Source records Block Start
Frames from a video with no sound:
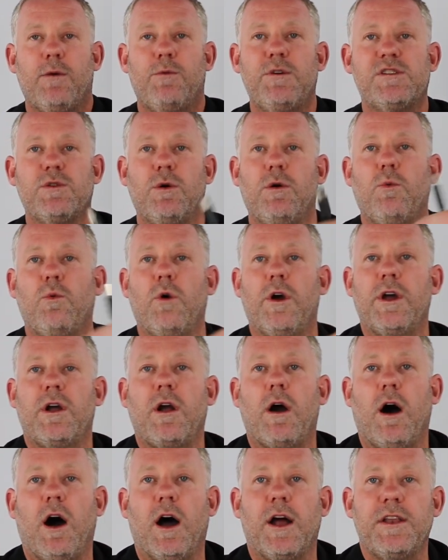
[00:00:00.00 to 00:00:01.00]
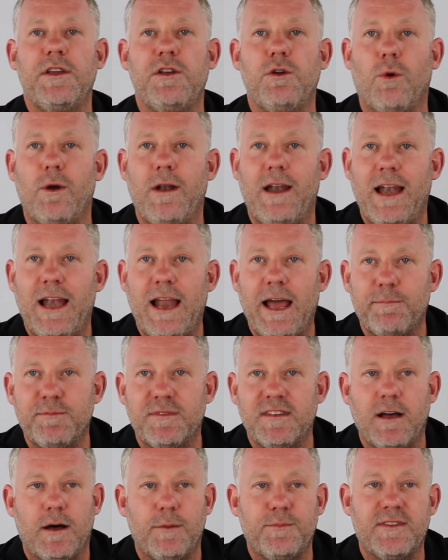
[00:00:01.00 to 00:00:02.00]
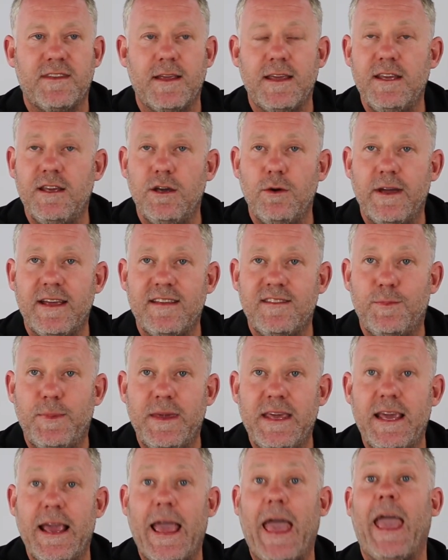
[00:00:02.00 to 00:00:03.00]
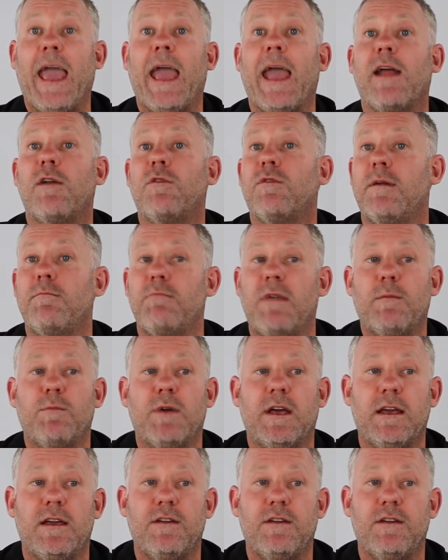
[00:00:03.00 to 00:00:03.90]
which will work on your laptop's USB And remember,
Source records Block End
### Work item
A word-for-word copy of every entry, with the pictures left out, is the required answer.

### Response to the exercise
Frames from a video with no sound:
[00:00:00.00 to 00:00:01.00]
[00:00:01.00 to 00:00:02.00]
[00:00:02.00 to 00:00:03.00]
[00:00:03.00 to 00:00:03.90]
which will work on your laptop's USB And remember,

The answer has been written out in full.